Le interrumpo para decirle que hagamos la película de ese guiri. Parece pensárselo durante unos instantes pero me ignora y continúa:

“Curiosamente yo tuve una historia similar, bastante más ridícula pero con final feliz. La noche antes de coger el vuelo de vuelta me encuentro una bolsa con pastillas en un baño. No había muchas pero alguien se tuvo que llevar una buena bronca por el descuido. En algún momento de la noche debí recurrir a mi clásico escaqueo en las zapatillas porque al día siguiente en pleno aeropuerto me descalzo para refrescar y comienzan a caer pastillas. Tuvo que ser un espectáculo verme llegar en chanclas a Londres en pleno febrero”.

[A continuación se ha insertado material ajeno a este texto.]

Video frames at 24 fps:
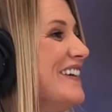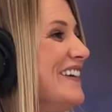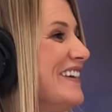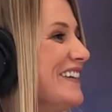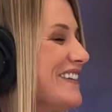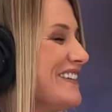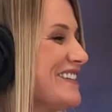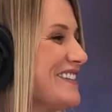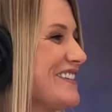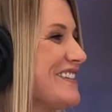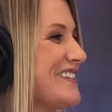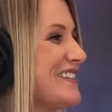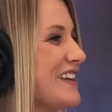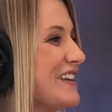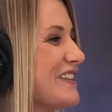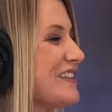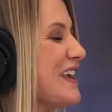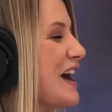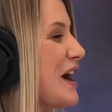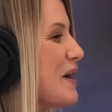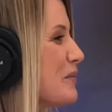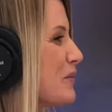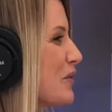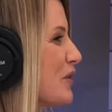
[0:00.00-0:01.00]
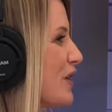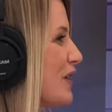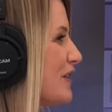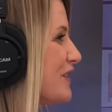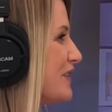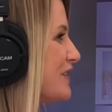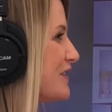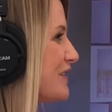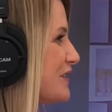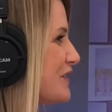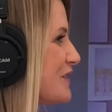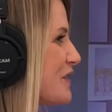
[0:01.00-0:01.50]
She's like, "That bra
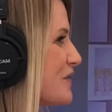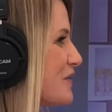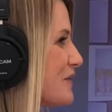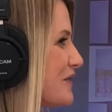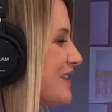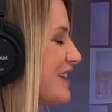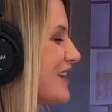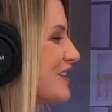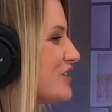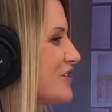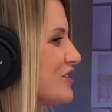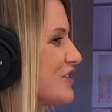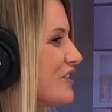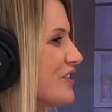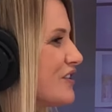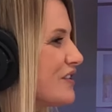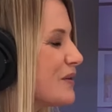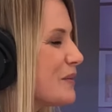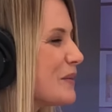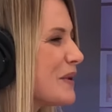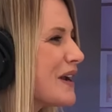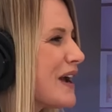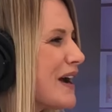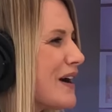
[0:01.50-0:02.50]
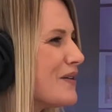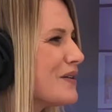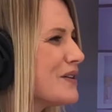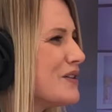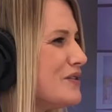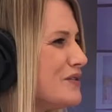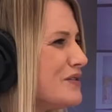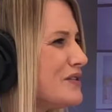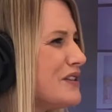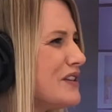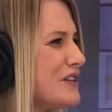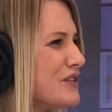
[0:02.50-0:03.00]
doesn't go with that shirt." And I'm like, "How can
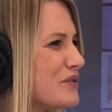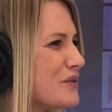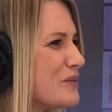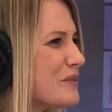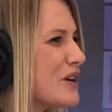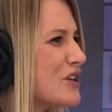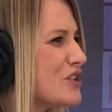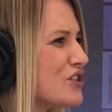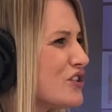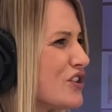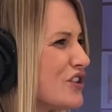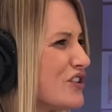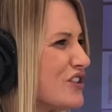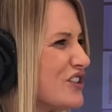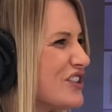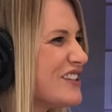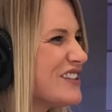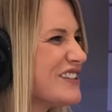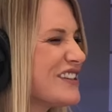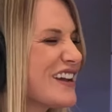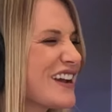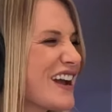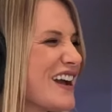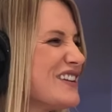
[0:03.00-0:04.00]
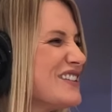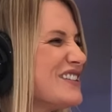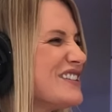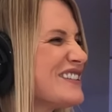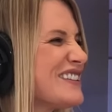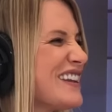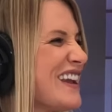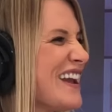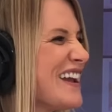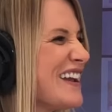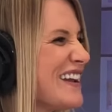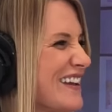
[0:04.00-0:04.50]
you see through my shirt?" She's like, "I
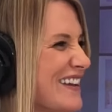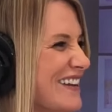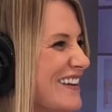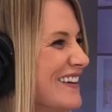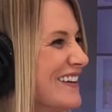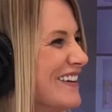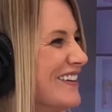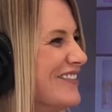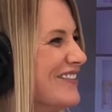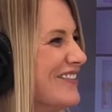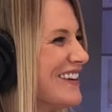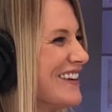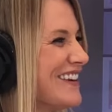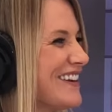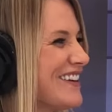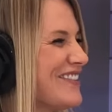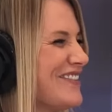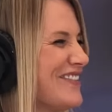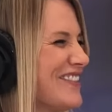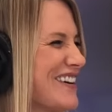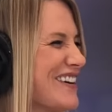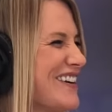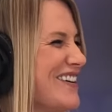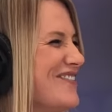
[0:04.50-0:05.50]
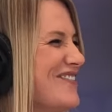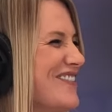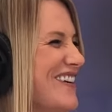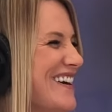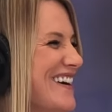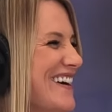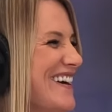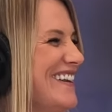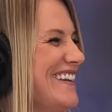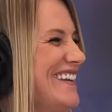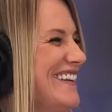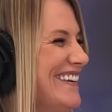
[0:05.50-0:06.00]
just can." I'm "Oh, come
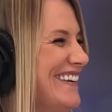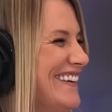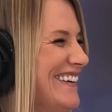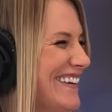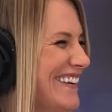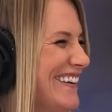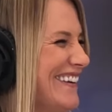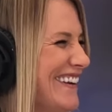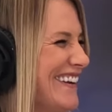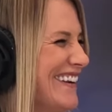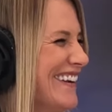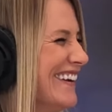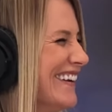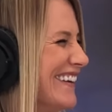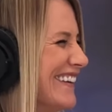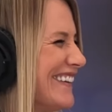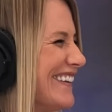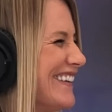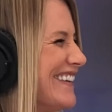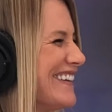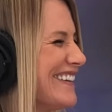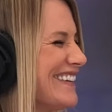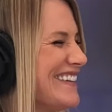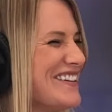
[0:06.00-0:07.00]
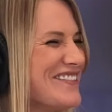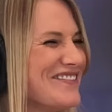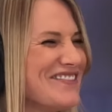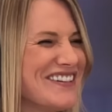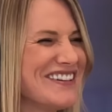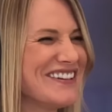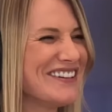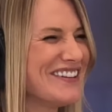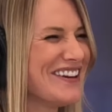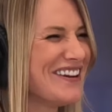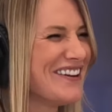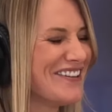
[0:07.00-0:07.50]
on. Like, leave me
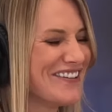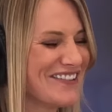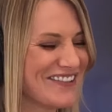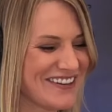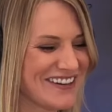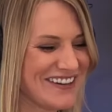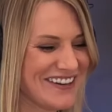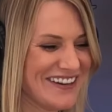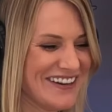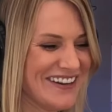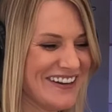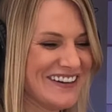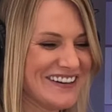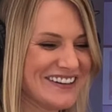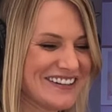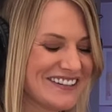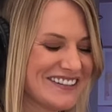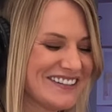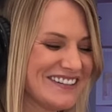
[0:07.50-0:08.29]
alone." She's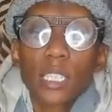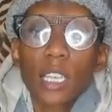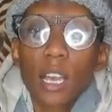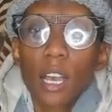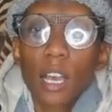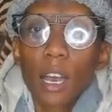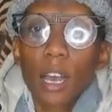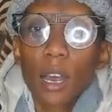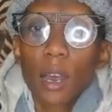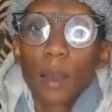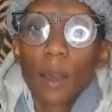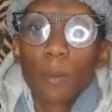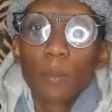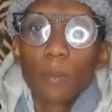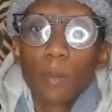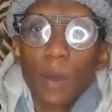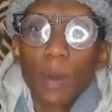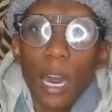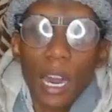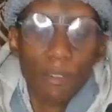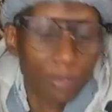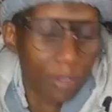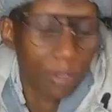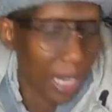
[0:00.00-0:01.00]
Another
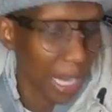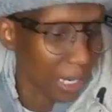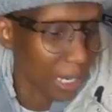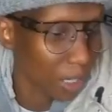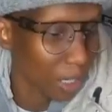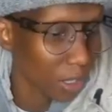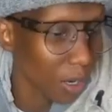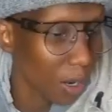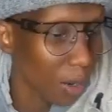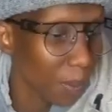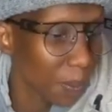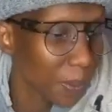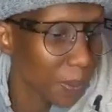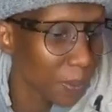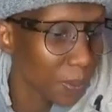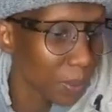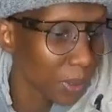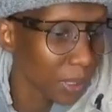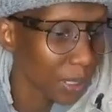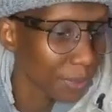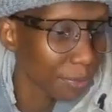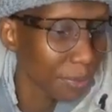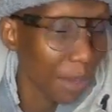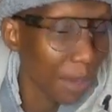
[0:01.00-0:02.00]
thing is,
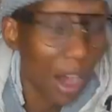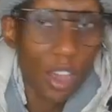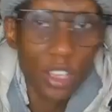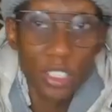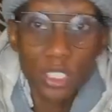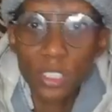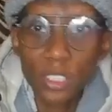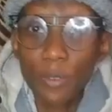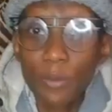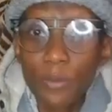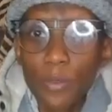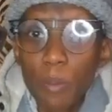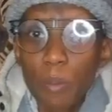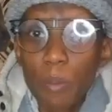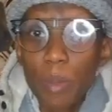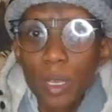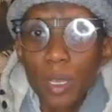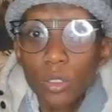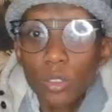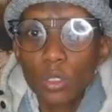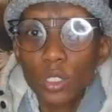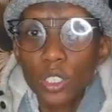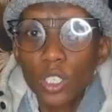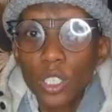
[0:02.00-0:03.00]
I've got a lot of
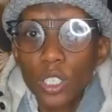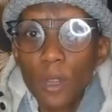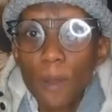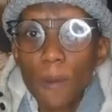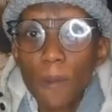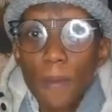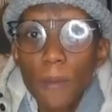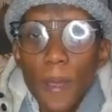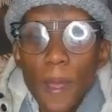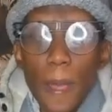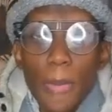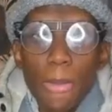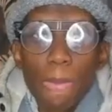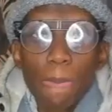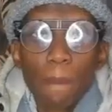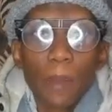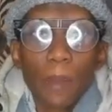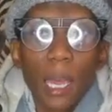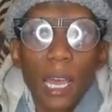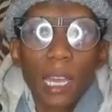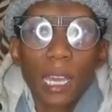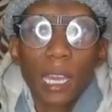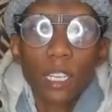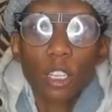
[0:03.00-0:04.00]
people that are asking for
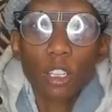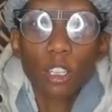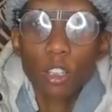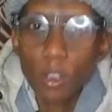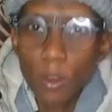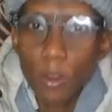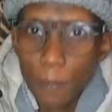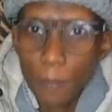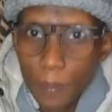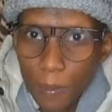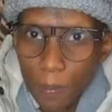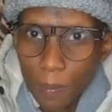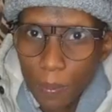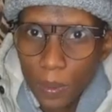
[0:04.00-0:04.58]
mentorship.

Hacemos un par de chistes sobre chanclas y calcetines y le pregunto sobre su vuelta a casa.

En chanclas en el aeropuerto / Foto: P de poio.

“Tienen que pasar dos semanas para que me decida a comentar algunas de estas cosas con mis amigos. Algunos creen que exagero, otros aportan información de su propia cosecha. Al parecer la contratación de los DJ’s era bastante particular. Me cuentan (sin ningún tipo de prueba) que era frecuente que los artistas fueran a pinchar gratis mientras su caché se lo quedaba íntegro el narco.

Yo espero que eso sea falso porque me jodería que DJ’s que se las dan de progres luego vayan de vacaciones a engrosar la cartera de los narcos. De todos modos, viendo lo que vi, me suena jodidamente plausible. Aunque tampoco quiero acusar de nada a nadie. Es algo muy grave”.

Se trata de la conclusión de Marco, me pregunta por la mía y me lleva un tiempo contestarle que siendo sincero no tengo ni puta idea.

Es así, no conozco la realidad que vive el pueblo mexicano. Puedo intuir algunas cosas porque yo tampoco vivo en una burbuja alejada de calles y drogas pero no puedo concluir nada al respecto. Podría seguir compilando datos y haciéndome esquemas, pero mi conclusión realmente no es relevante. Quizá sí lo sea mi inconclusión.

Atardecer en Tulum. Foto: P de poio.

La inconclusión del redactor

Hemos narrado cuándos, dóndes, qués y cómos. Ahora nos faltan los porqués. Los podemos contestar con unos “quién carajo sabe” o con unos “lo sabemos todos pero es jodido de explicar”.

Tratemos de explicarlo de todos modos:

Nos asquea que las adolescentes en México se humedezcan soñando con ser la esposa de un narco. Pero no nos engañemos. Se trata de unos héroes que se rebelaron contra un sistema que les oprimía y cogieron las armas para defender a sus familias. Los mismos héroes que consideran que la vida de cualquiera que se meta entre sus narcodólares y ellos no vale nada. Los mismos que te entregarán a la policía después de ofrecerte y venderte droga en plena avenida principal. Héroes que después de la transacción terminan yéndose con la pasta, la mercancía y algún resquemor en los nudillos. Los que con suerte solo te timarán haciéndote pagar más por menos. Héroes que van al dentista, que a veces dan los buenos días y que entre delito y delito luchan por sus familias.

Es confuso, lo sé.

Así que no nos engañemos (insisto). El sistema de consumo se construye sobre la premisa de que la felicidad cuesta dinero. El caso es que si le ponemos precio a la felicidad no debería resultarnos curioso que algunos recurran a lo que sea necesario para pagar su dosis. Aunque su concepto de la felicidad incluya otro lujoso rancho del tamaño de mi barrio (que cada uno tasa su dicha como mejor le parece, faltaría más).

Llegados aquí, solo queda coger todas las estadísticas de narcomuertes y juntarlas en un papel, enrollar el papel, ponerle un lazo bonito y metérselo por el culo.

Supongo que todo se reduce a que unos han nacido para correr delante y otros para correr detrás, y el bando al que pertenezcas importa más bien poco.

Aquí están los datos para que cada cual concluya lo que quiera:

—20.525 homicidios en 2015.

—280.000 personas desplazadas por la violencia desde 2011.

—150.000 muertos y 28.000 desaparecidos desde 2006.

Fuentes: Instituto Nacional de Estadística y Geografía (INEGI), Comisión Mexicana en Defensa y Promoción de los Derechos Humanos (CMDPDH) y Corte Interamericana de Derechos Humanos (CIDH).